Winter deaths in Scotland have reached the highest level in 15 years, sparking concerns over how the health service will cope during the colder months.
New figures from National Records Scotland (NRS) laid bare the spike in mortality rates between December 2014 and March 2015, where 22,011 deaths were registered compared to 18,675 during the previous winter.
Criticisms were levelled at the Scottish Government for failing to plan ahead of this winter, with fears the high mortality rates could be repeated.
There is no single cause for the large increase with very few caused by hypothermia and flu, said Tim Ellis, NRS chief executive.
He added: “Despite the latest winter’s unusually high figure, the five-year moving average - which smooths out much of the year-to-year fluctuation - is at its second lowest ever level.
“The underlying causes of most of the additional deaths include respiratory and circulatory diseases (such as pneumonia, coronary heart disease and stroke), dementia, and Parkinson’s, Alzheimer’s and other degenerative diseases.”
The latest figure is a 15 per cent increase on the previous year, which had the lowest number of winter deaths since recording began more than 60 years ago.
Of these, 1,940 were people over 85, and 1,240 were patients between 75 and 84 years old.
Labour’s public services spokesperson Jackie Baillie called for ministers to “get a grip” on the NHS.

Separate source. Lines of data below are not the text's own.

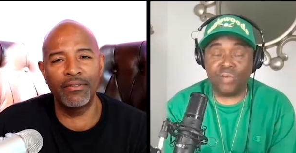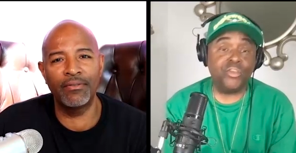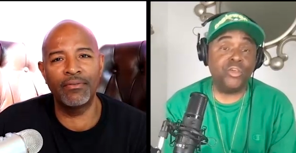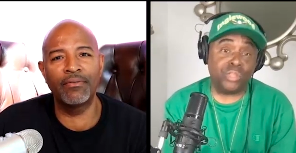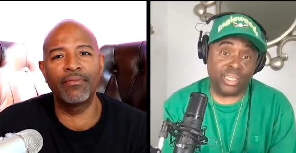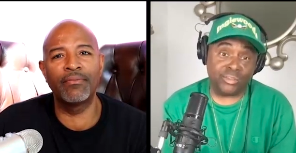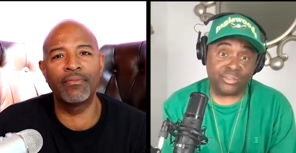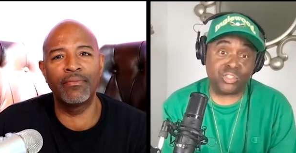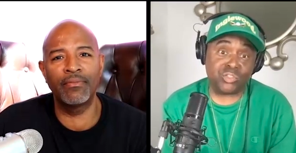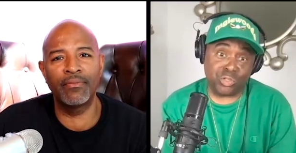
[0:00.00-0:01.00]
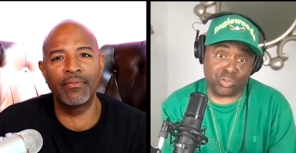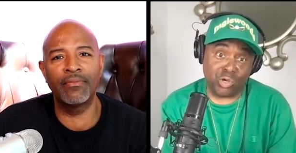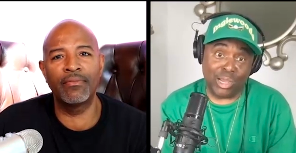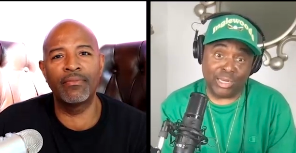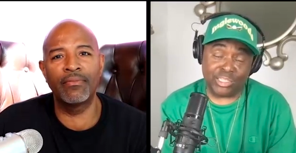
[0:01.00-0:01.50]
Speaker 1: a few things just want to
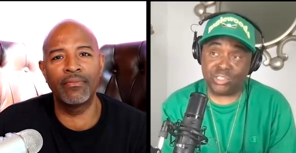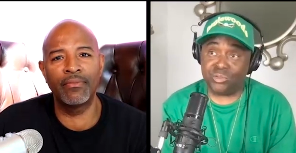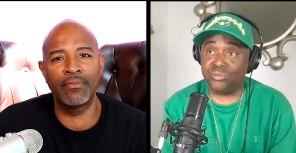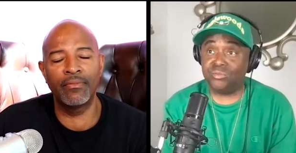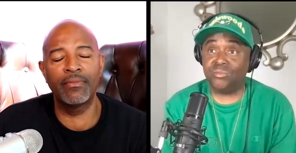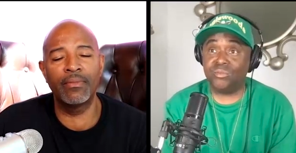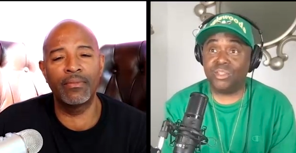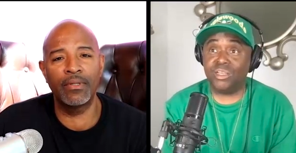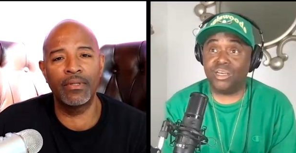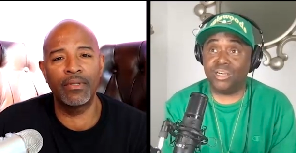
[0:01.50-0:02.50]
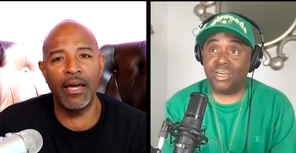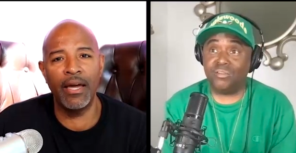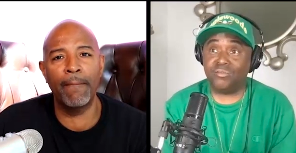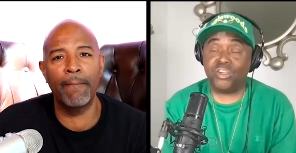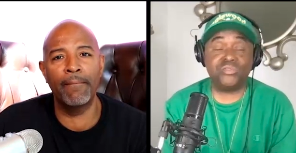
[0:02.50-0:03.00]
throw out at you. Yeah.
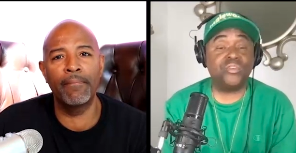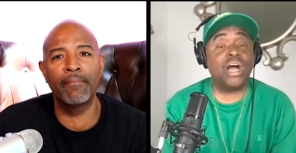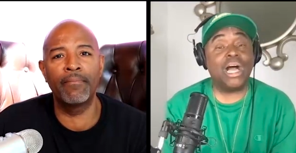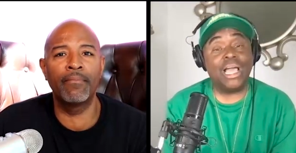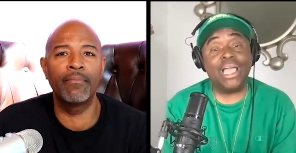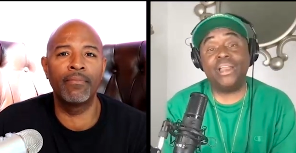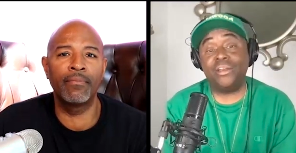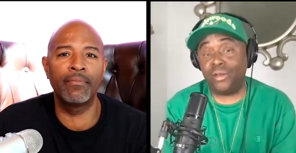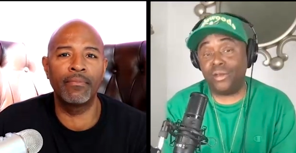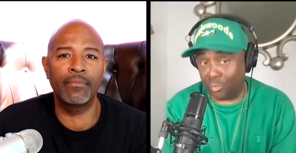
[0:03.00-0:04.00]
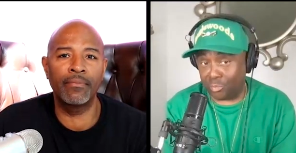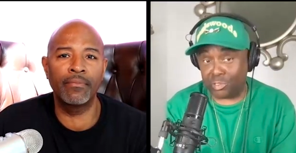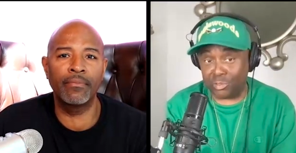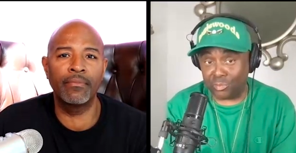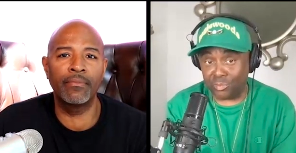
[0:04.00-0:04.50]
Uh, first of all, I had no
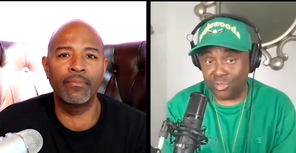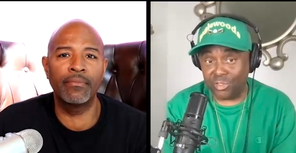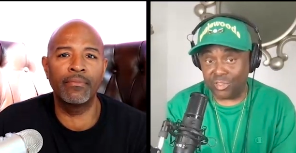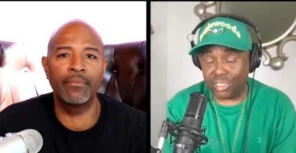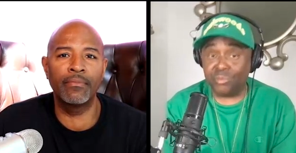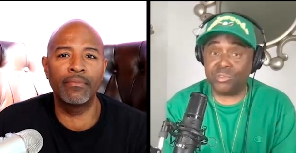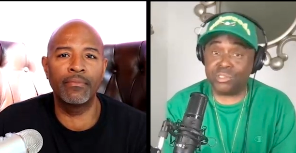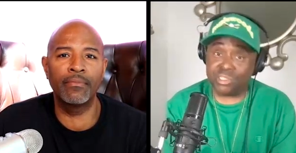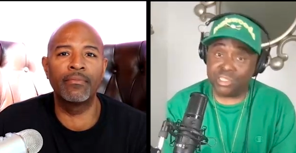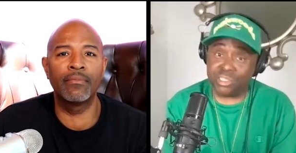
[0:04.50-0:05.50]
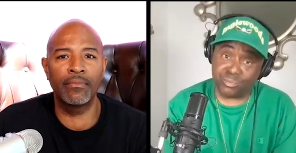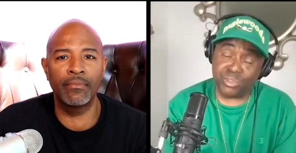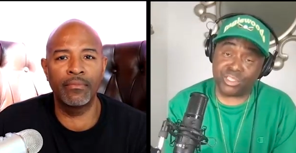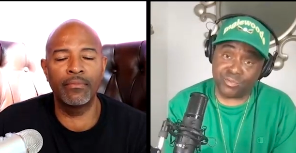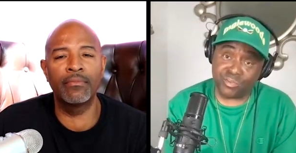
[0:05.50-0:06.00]
clue it was this
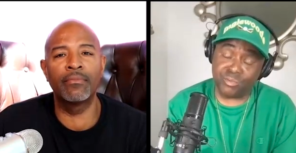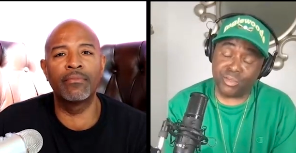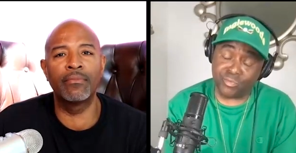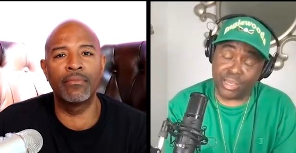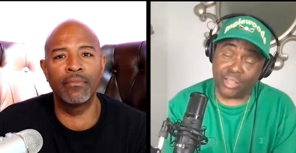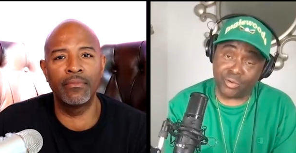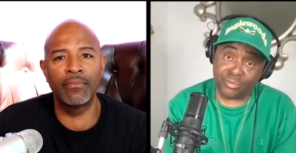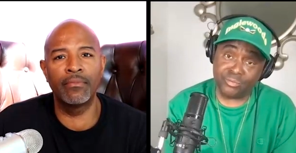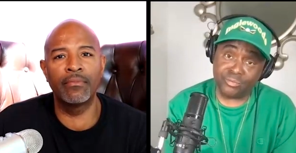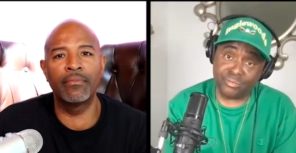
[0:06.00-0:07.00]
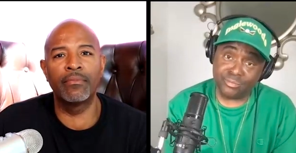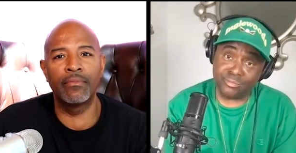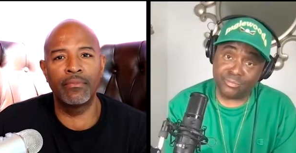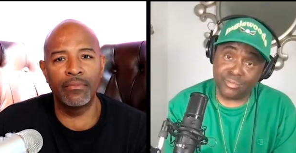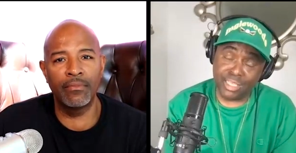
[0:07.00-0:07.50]
expensive to be a father.
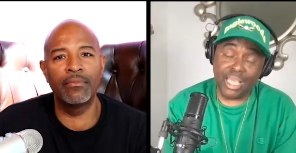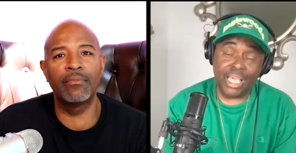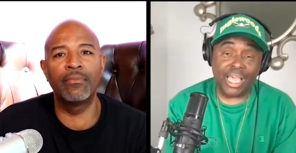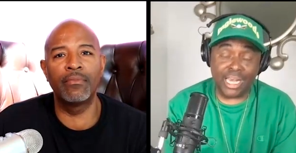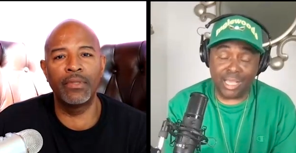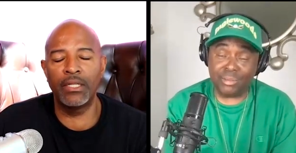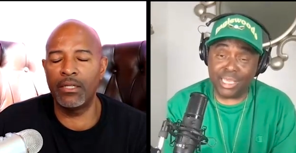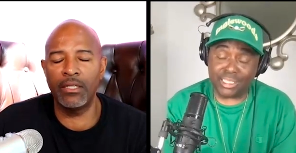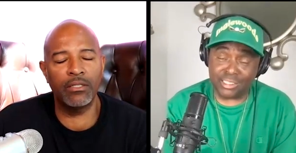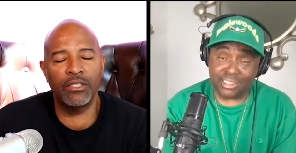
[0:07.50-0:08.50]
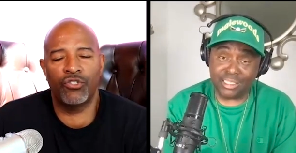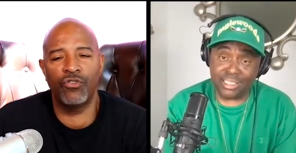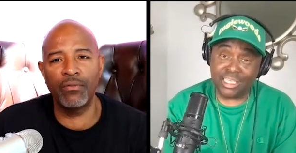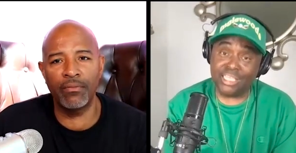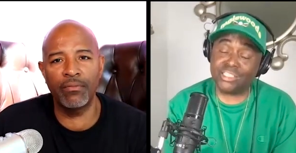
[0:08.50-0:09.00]
And I'm guessing
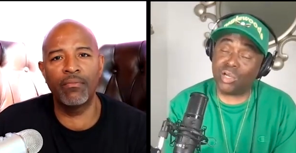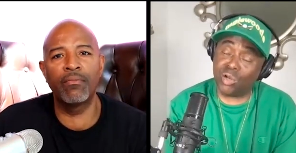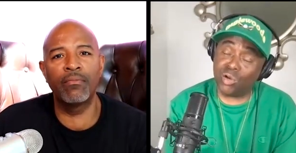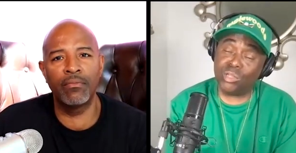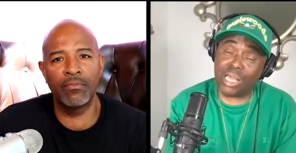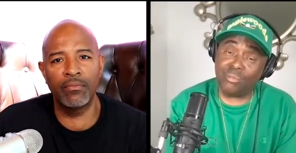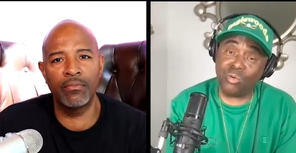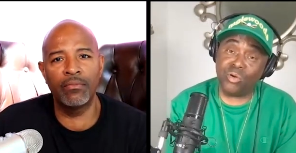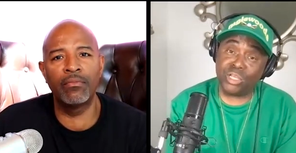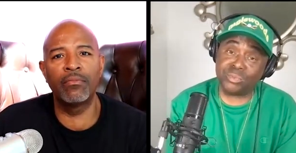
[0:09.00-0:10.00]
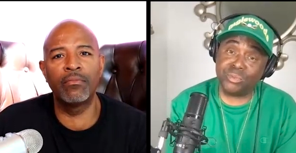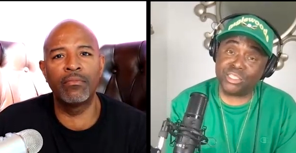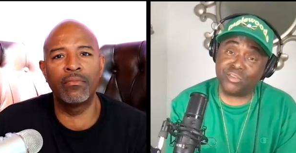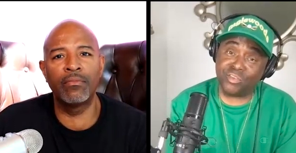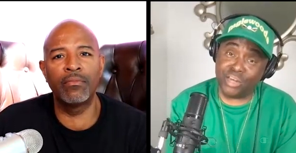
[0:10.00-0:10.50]
it's a whole lot more
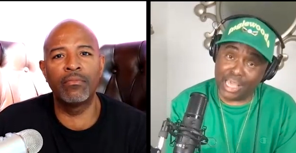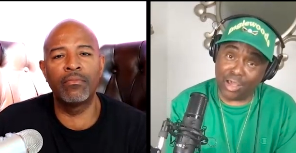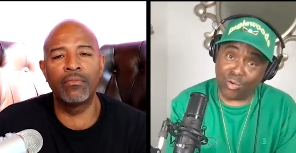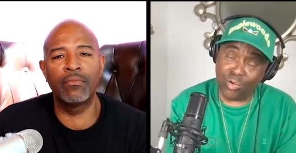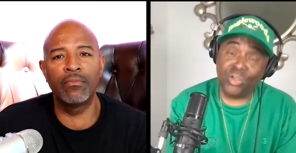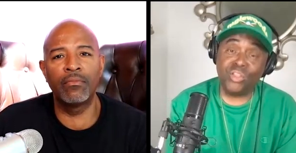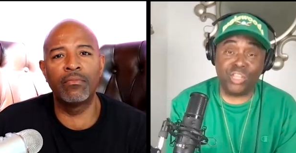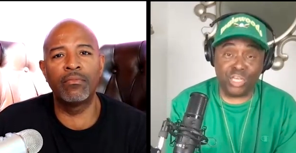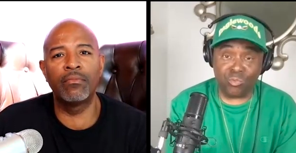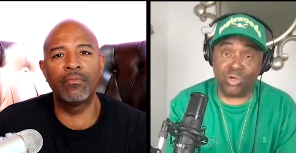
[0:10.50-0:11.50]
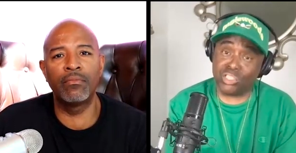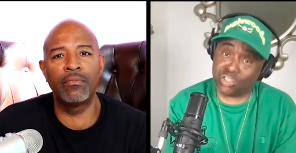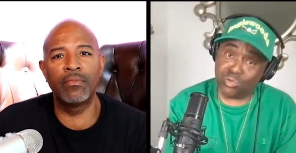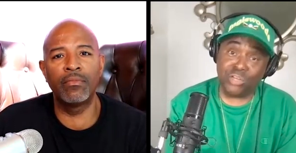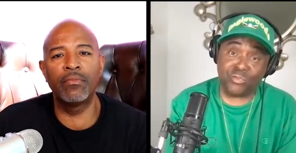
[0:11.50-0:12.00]
expensive now than it
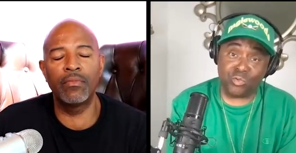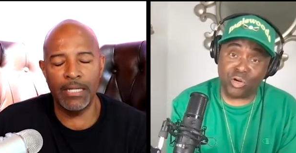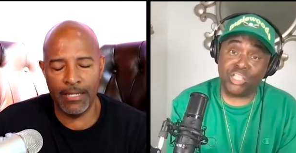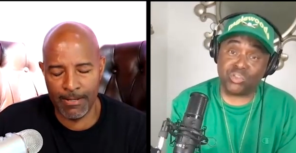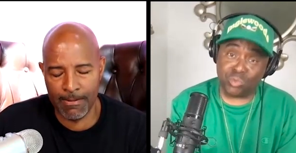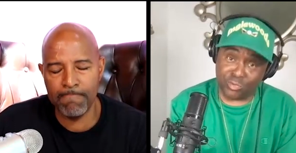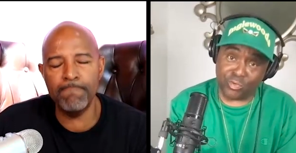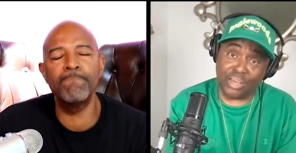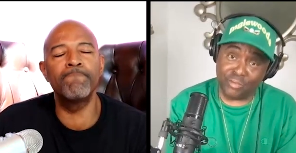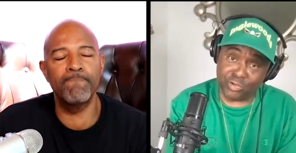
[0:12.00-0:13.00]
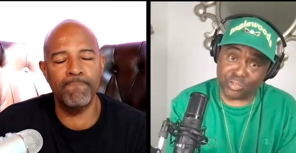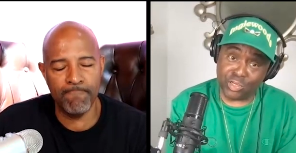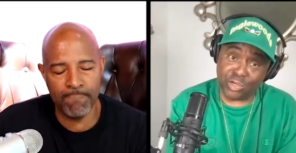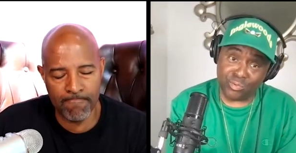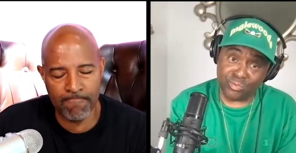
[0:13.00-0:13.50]
was 24 and 25 years
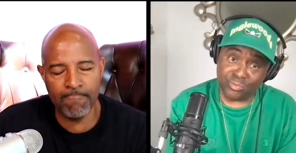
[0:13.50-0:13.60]
ago.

She said: “Today’s statistics show a record of failing to plan for the long-term.
“The fact that winter deaths were the highest on record is very worrying. The concern is that this will be repeated again this coming winter.
“Despite the dedication of our NHS staff, the health service has struggled to meet key targets during the summer and autumn months.

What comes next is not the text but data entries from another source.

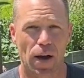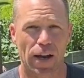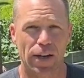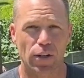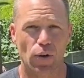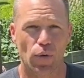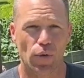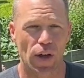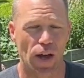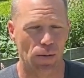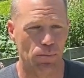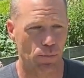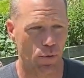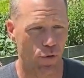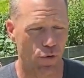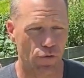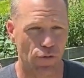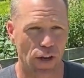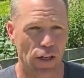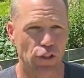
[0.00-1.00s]
I know that
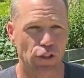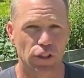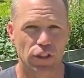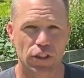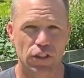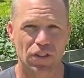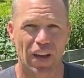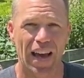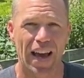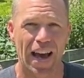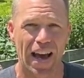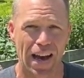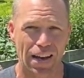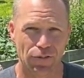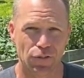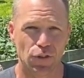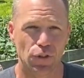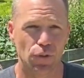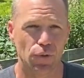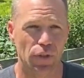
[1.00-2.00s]
professionally because I
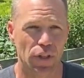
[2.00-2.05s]
have to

“Winter is coming and people across the country are understandably worried about whether or not our NHS is prepared.
“It’s time for the SNP Government to get a grip of our NHS.”
Scottish Conservative health spokesman Jackson Carlaw added: “These figures send a strong, advance warning notice to the Scottish government as we head into winter.

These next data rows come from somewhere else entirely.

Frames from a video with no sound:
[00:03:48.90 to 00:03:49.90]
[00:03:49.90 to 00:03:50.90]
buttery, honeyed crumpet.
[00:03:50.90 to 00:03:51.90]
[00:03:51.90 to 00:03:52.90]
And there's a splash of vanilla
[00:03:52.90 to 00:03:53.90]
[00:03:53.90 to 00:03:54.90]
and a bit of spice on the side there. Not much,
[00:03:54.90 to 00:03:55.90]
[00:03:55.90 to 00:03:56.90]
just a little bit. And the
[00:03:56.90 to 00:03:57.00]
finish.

“We need a clear signal of intention that the objective of ministers and Scotland’s NHS is to see last year’s depressing reality reversed.”
Campaigners including WWF Scotland and the Royal College of Nursing (RCN) Scotland have called for politicians to improve energy efficiency to help vulnerable people warm their homes.
Theresa Fyffe, RCN Scotland director, said: “It’s indefensible that cold, hard-to-heat homes continue to leave the most vulnerable in our society at the mercy of cold weather each winter.”
Scotland’s chief medical officer Catherine Calderwood admitted the last winter had been “challenging” with many older patients presenting with multiple health problems but it had followed a year when winter deaths were particularly low.
She said: “While in many cases of winter mortality influenza will not be the main cause of death, it can aggravate underlying long-term conditions, which may have had a significant impact on the sick and elderly last winter.
“While the number of winter deaths is the total that occur throughout the community and are not specifically related to healthcare, it is crucial our NHS prepares thoroughly for the extra pressures winter clearly brings.
“This is why our winter guidance for health boards was issued two months earlier this year compared to previous years, and additional investment of £10.7 million will help ease pressure.”